Carmela interrumpió sus reflexiones cuando entró con una bandeja en la que, además del café, habían añadido un zumo y un plato de setas con jamón.

—¿Quién trabaja dentro de la casa?

—Aparte de mí, Lara y Herminia como criadas, Benita, la cocinera, Jacinta es la lavandera que viene tres días a la semana. Herminia es la encargada de la planta de arriba. Es la única con permiso. Los demás lo tienen prohibido desde que murió el anterior conde, don Miguel.

Juan arqueó una ceja.

—La gente es muy chismosa —concluyó Carmela; sin embargo, algo le dijo a Juan que había una razón más relacionada con la seguridad, pero no quiso profundizar en ello mientras no estuviera seguro del terreno que pisaba.

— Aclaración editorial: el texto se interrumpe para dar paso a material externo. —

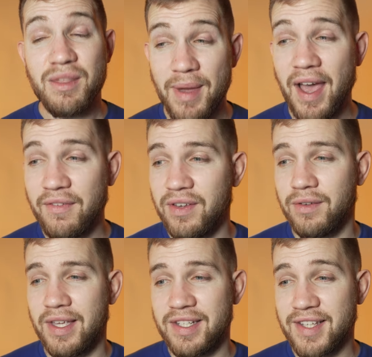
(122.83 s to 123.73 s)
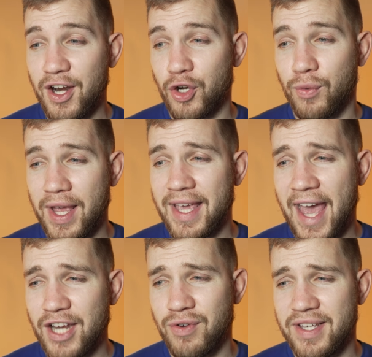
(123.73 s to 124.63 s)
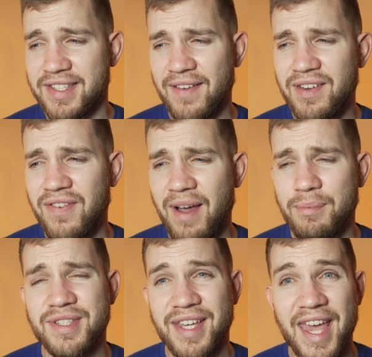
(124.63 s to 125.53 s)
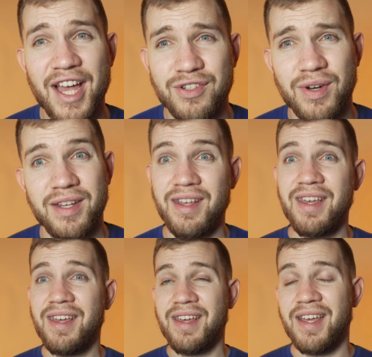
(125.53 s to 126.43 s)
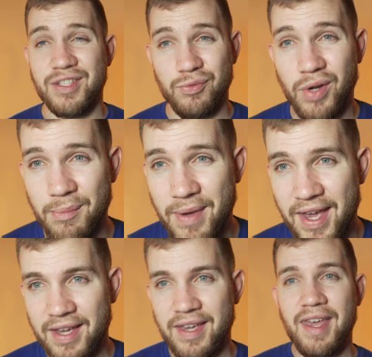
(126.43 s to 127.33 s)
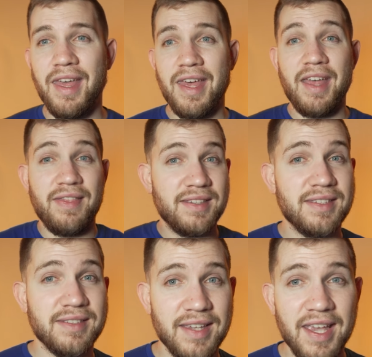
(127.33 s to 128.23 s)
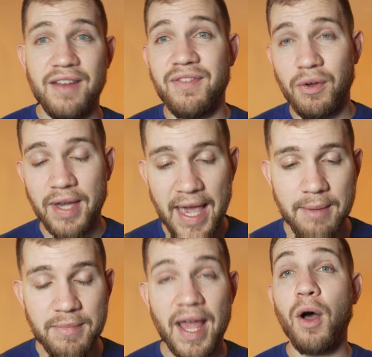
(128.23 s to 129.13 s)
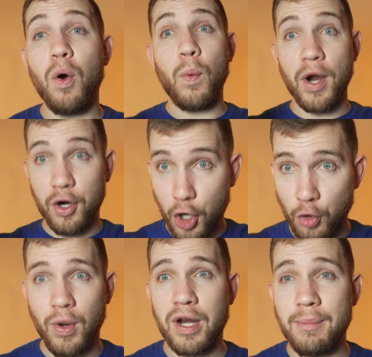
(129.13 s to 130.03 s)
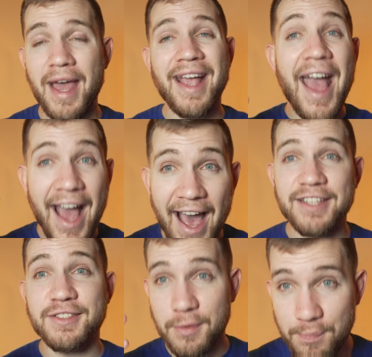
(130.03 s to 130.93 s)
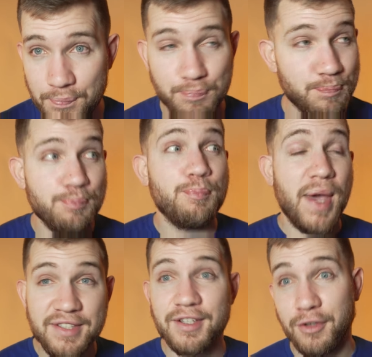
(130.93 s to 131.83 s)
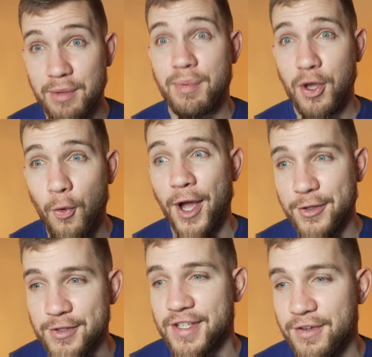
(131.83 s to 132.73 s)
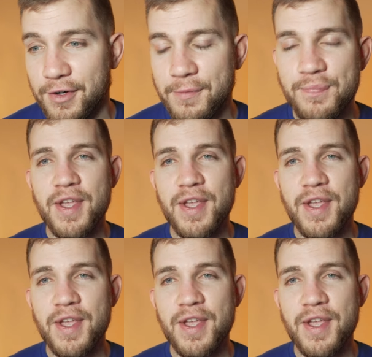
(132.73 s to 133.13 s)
of the backfield, and he's got a great catch rate, seventy-five percent catch rate as a running back. And this is the N F L game now where a running back has to basically be a wide receiver.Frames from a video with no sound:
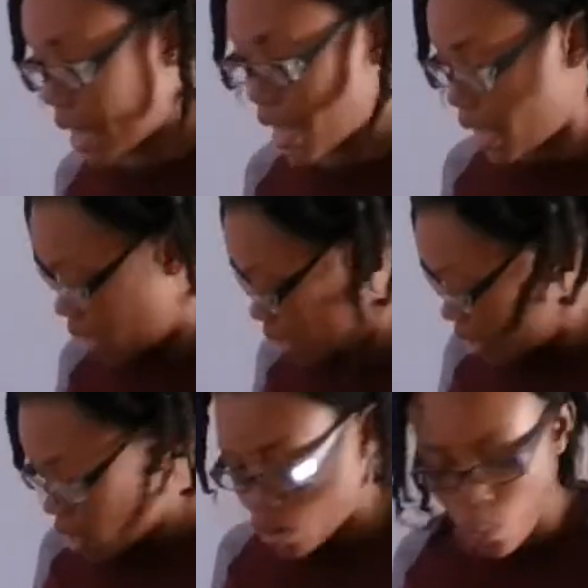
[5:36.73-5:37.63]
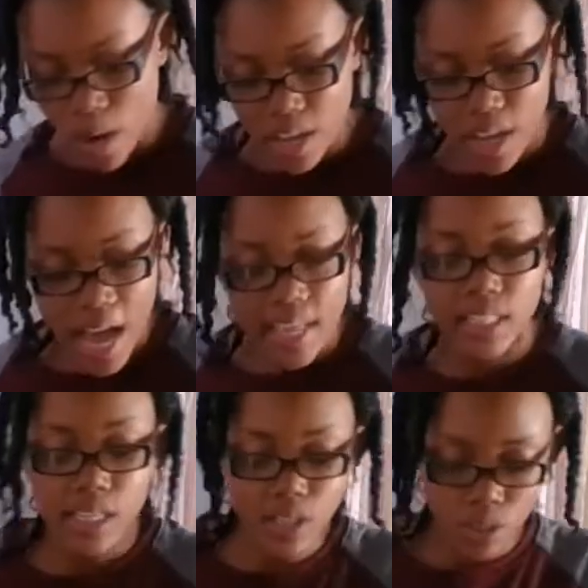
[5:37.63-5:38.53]
like. Now what you guys
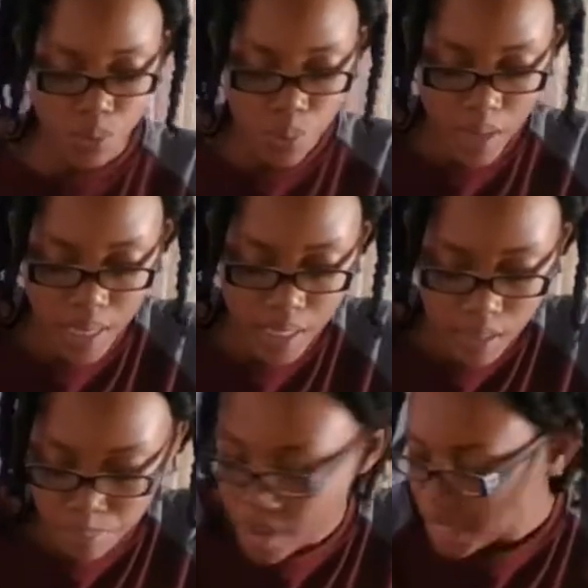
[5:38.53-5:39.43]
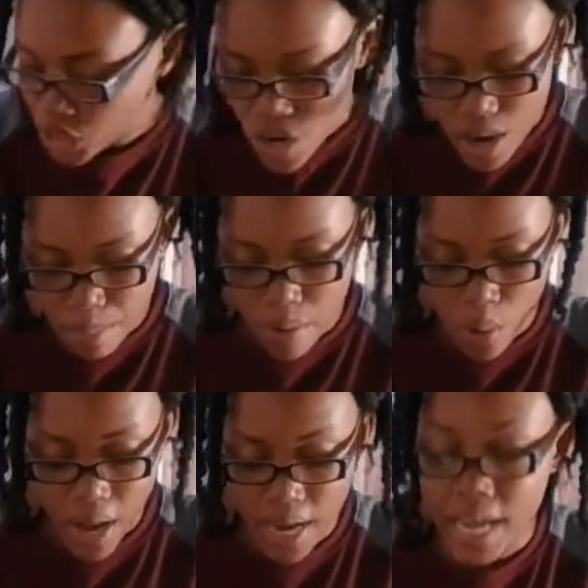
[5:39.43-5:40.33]
can do is measure
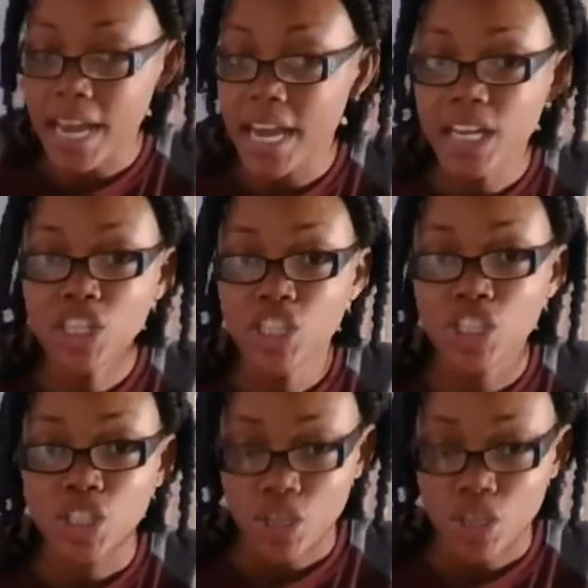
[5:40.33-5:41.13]
about an inchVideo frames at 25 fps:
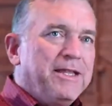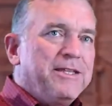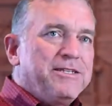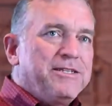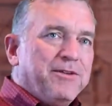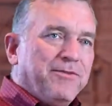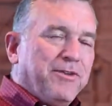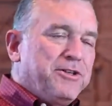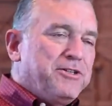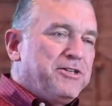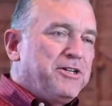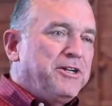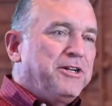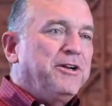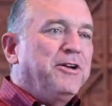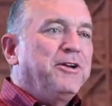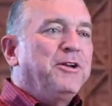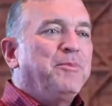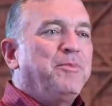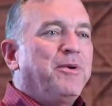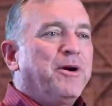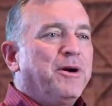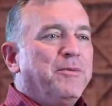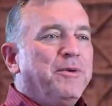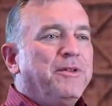civil engineering
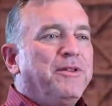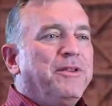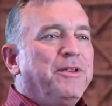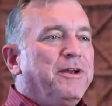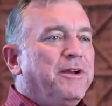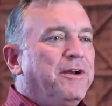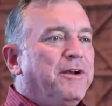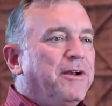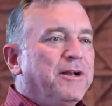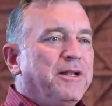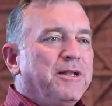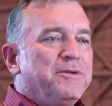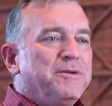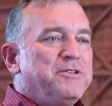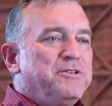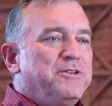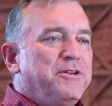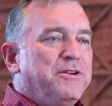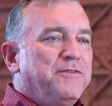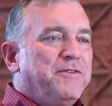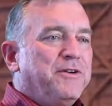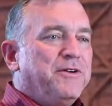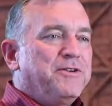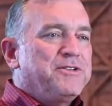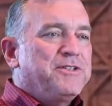department there at Clemson
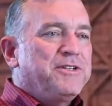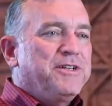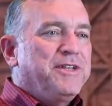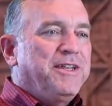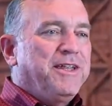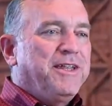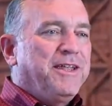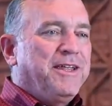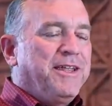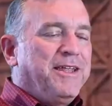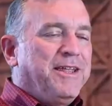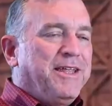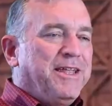University,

Se tomó el plato de setas y se bebió el café. Se levantó de la silla y se encaminó en busca del caballo. En diez minutos se encontró en el centro del pueblo. Ató la montura a la arandela de la botica y se dirigió a la posada. El teniente de la Guardia Civil le salió al paso desde la Casa Consistorial donde charlaba con Evaristo, el alcalde. ¿Quién se encontraba con él anoche? Era evidente que estaban al tanto del asunto.

—Buenos días, excelencia. ¿Qué le parece la comarca? —preguntó en alto para que lo oyeran los de alrededor. Una vez a su lado, murmuró entre dientes—: ¿Qué pasó anoche? Se oyeron tiros pero nadie sabe nada. Sin embargo, al alcalde le ha cogido de sorpresa que le haya comunicado que arriba no hemos encontrado ningún cuerpo.

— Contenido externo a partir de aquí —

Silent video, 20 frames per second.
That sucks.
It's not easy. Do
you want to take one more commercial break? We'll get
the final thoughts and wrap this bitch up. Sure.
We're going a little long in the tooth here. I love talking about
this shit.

—Se quejó la primera vez de que había dejado demasiadas pistas. Eché el muerto a una sima. Trabajaba para mí, Ramón Solana.

Juan comenzó a sentirse mal.

—¡Vaya! Lo tenía en la lista, pero no había certeza. Está muy pálido, ¿se encuentra bien?

—Buenos días, excelencia —saludó Evaristo, que se había acercado para sumarse a la tertulia; sin embargo, Juan fue incapaz de articular palabra. Un dolor agudo le atravesó el vientre y se nubló el día.